The method used for the sustainability analysis was the Templates for Sustainable Product Development (TSPD), with which both current and future aspects such as production costs, materials, disposal options, and social resources are investigated. Philips proved to be a helpful partner, as they provided access to relevant designers, a complete life cycle analysis, and a free testing model in order to acquire all information.
"We did some pretty intensive testing. Not only did we check the materials and packaging, but we took apart the entire thing to see how the weight is distributed, which elements can be produced with less weight or chemicals, and we measured the devices power use," said Sijme. Also, current and future user needs were analysed, as well as possible improvements in the production chain and disposal route. "It turned out that the Wake-up Light was not scoring bad at all. For comparison, we bought a B-brand device, and on most aspects the Philips model scored better." All this work led to a series of suggestions which ranged from advice about materials, production, user interaction, to future collaboration opportunities.
The project received praise from Philips head office. According to Nestor Coronado Palma, Director of Sustainability for Consumer Lifestyle, the team showed a new light on the range of options to make the device even more sustainable. "Additionally, what I like is that the team has also written a document on how we can internally apply the TSPD. We use already parts of this method in our EcoDesign process," said Mr. Coronado.
For the students, this course has been quite a learning process. We were not that comfortable with Life-Cycle Analyses or user needs investigation. It was only when we had a model to compare the Wake-up Light, that we realised how these numbers matter in real life. Most importantly, the team had advised to switch to LED lighting, because of the lower energy use and lower weight of the electrical components, such as the power transformers. Additionally, the team had described a future vision of what the Wake-up Light might look like in five to ten years.

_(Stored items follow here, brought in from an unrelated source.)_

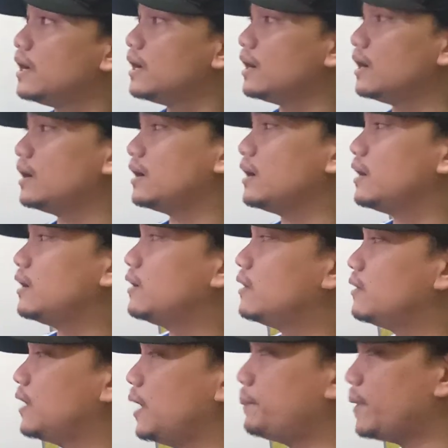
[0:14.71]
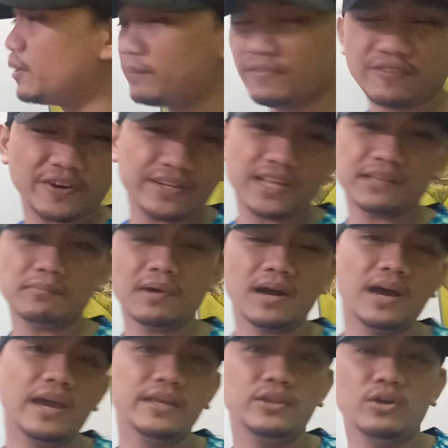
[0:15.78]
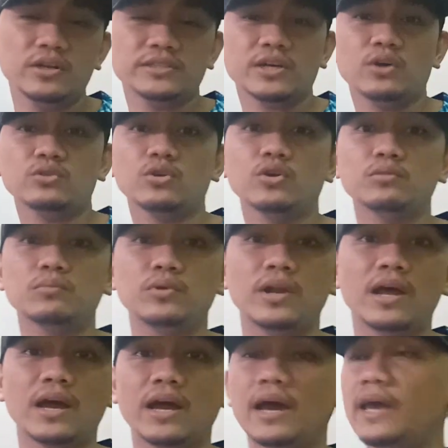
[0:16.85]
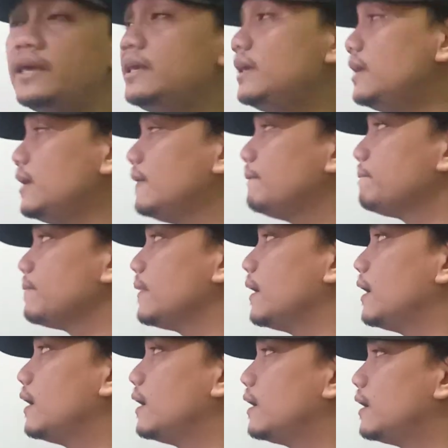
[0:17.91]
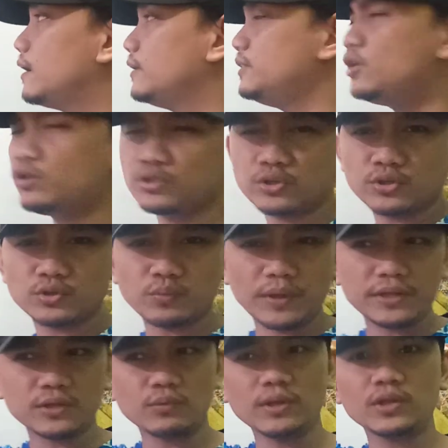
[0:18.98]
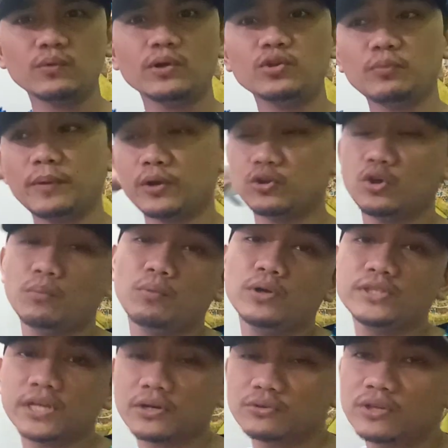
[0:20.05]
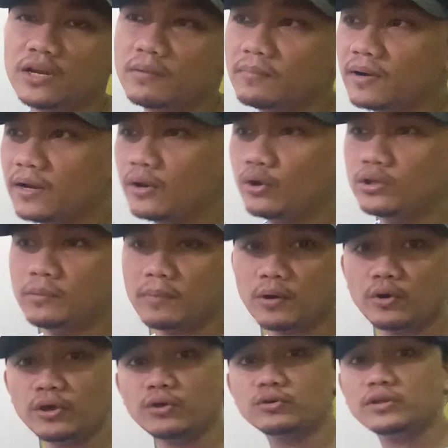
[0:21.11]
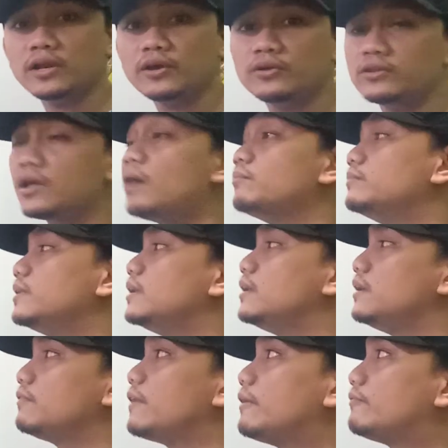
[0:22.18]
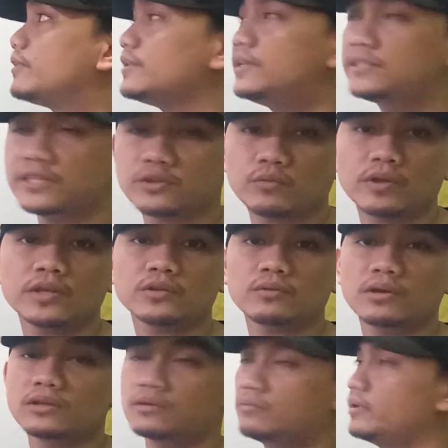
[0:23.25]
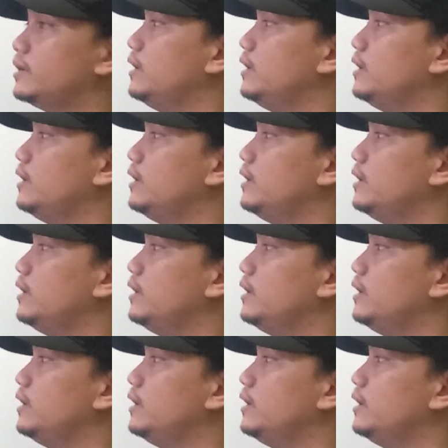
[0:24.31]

Uh, eh, pero before that mga idol, shoutout muna kay... Uh, hindi ko sure kung 2021 to pero double check ko na lang mga Lodi. Baguhin ko na lang yung thumbnail if ever hindi siya 2021.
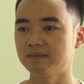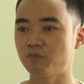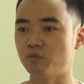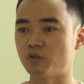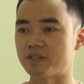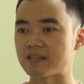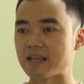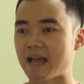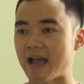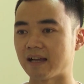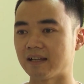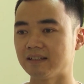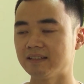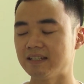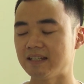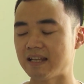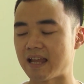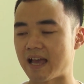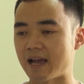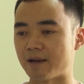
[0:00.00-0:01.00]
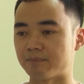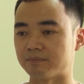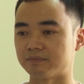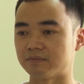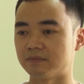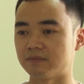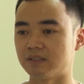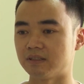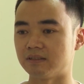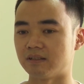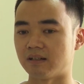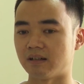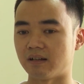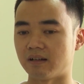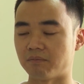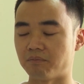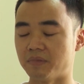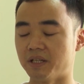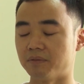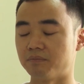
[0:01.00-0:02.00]
Buổi sáng đi làm
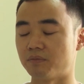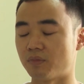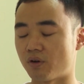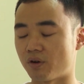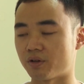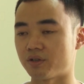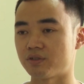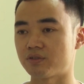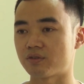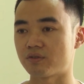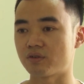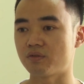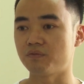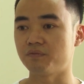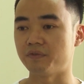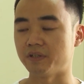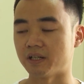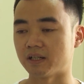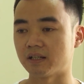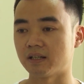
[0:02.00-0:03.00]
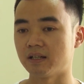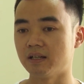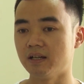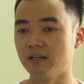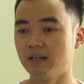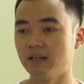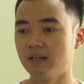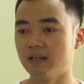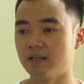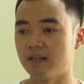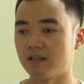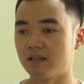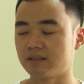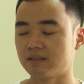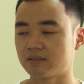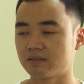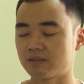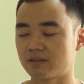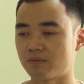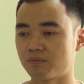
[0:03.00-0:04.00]
thường mệt mỏi cho công việc.
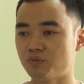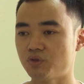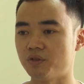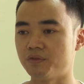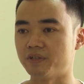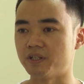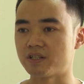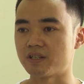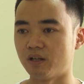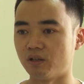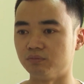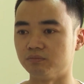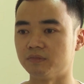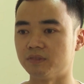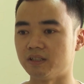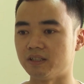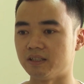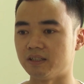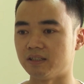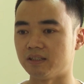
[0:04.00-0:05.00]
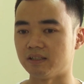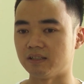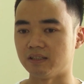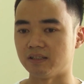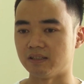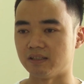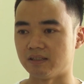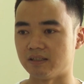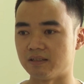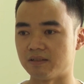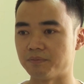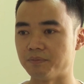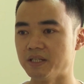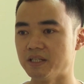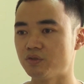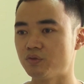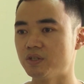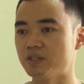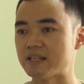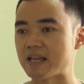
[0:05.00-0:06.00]
Trong chuyện vợ chồng thì bị
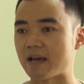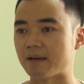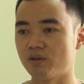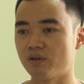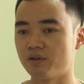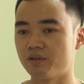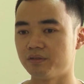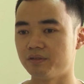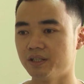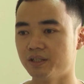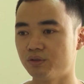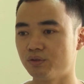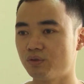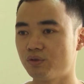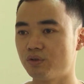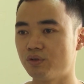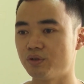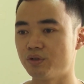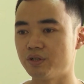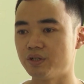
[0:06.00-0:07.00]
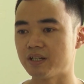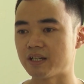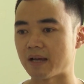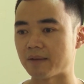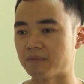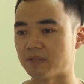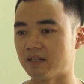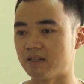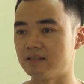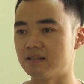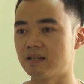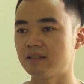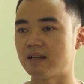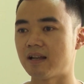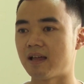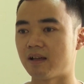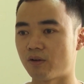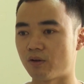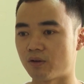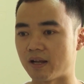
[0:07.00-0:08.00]
suy giảm nên tôi cảm thấy rất
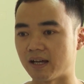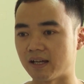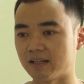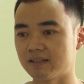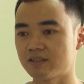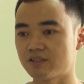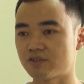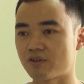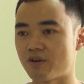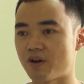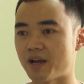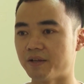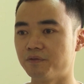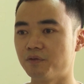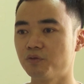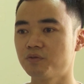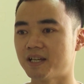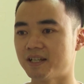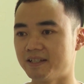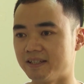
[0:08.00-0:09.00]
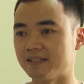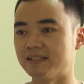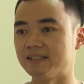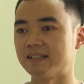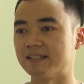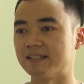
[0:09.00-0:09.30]
là lo lắng cho hạnh phúc gia đình.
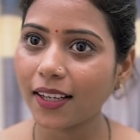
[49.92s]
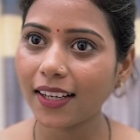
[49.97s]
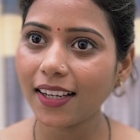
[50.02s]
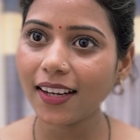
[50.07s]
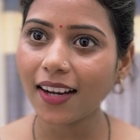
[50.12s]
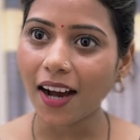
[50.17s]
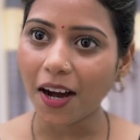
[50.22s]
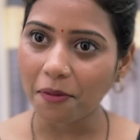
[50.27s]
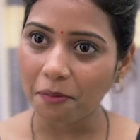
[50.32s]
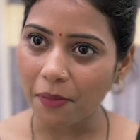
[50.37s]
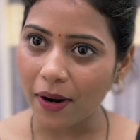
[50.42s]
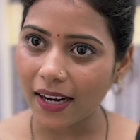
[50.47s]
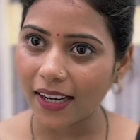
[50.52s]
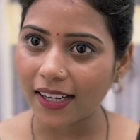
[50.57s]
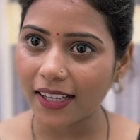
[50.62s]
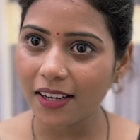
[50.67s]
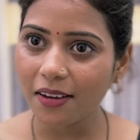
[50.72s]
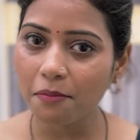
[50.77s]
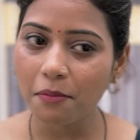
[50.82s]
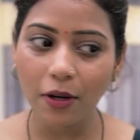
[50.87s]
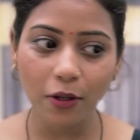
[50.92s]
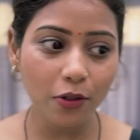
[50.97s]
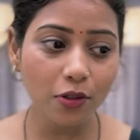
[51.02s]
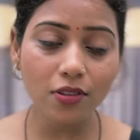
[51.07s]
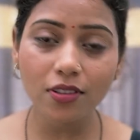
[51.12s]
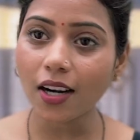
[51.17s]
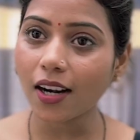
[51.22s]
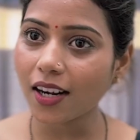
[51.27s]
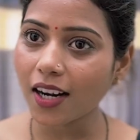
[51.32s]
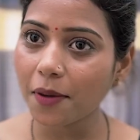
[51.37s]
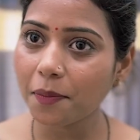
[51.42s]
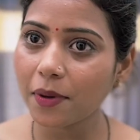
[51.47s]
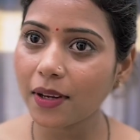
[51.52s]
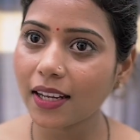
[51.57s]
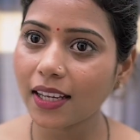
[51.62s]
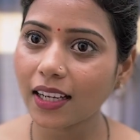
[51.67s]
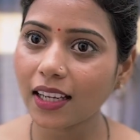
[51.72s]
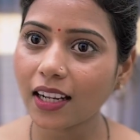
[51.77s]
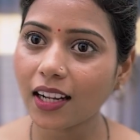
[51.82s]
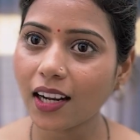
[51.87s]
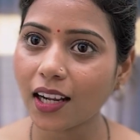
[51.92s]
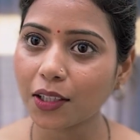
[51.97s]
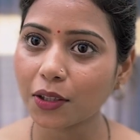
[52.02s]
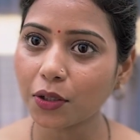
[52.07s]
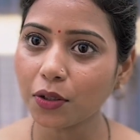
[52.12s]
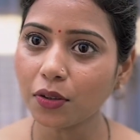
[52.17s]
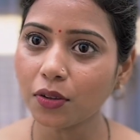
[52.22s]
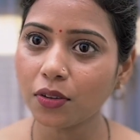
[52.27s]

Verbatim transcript: करिए आप बैठिए मैं कुछ ठंडा पीने के लिए लाती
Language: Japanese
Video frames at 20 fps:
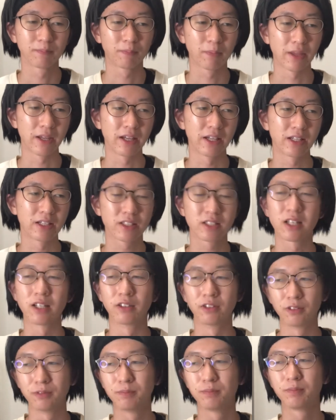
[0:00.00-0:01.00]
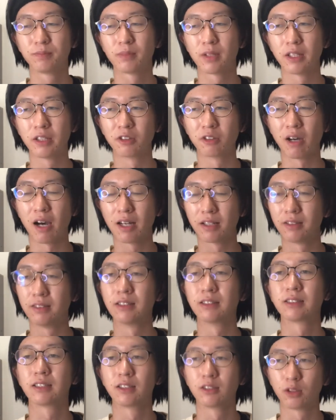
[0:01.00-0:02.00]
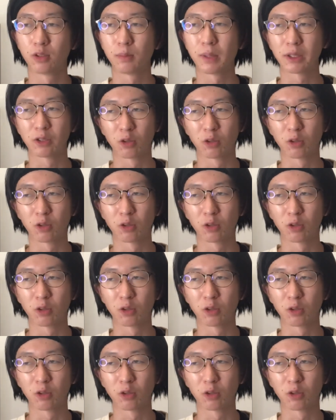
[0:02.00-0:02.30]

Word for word: ね、してるっていうのはあるんですけど、まあ、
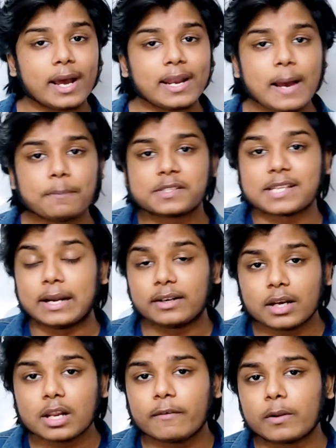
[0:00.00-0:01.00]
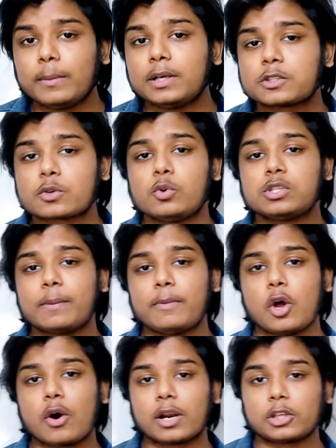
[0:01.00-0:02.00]
अगर आप सेंट्रल गवर्नमेंट स्कूल से
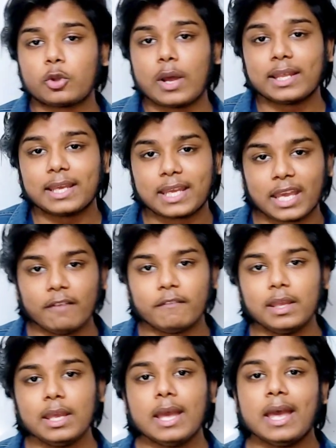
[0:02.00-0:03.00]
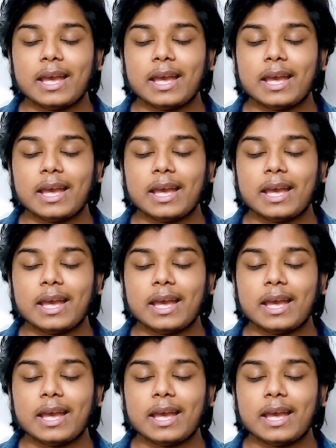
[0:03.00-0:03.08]
बिलोंग करते हो यानी कि केवी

Meanwhile, Philips has introduced their newest model, HF3550. What is interesting is that not only the advice for moving towards sustainability is taken into account (for example, it is equipped with a LED lamp). It seems that the first steps towards the teams future vision are being made, as an integration with an iPhone is now realized. Of course, one can wonder how many of these decisions have been influenced by the students work, but the fact is that Philips is on a sustainable trail now.
Sijme Geurts, Kareisa Hidy, Petronella Tyson, Rutger Verkouw, and Ella Wiles completed the project with an A. In the meantime, they've left the northern region, and sadly returned to their noisy alarm clocks.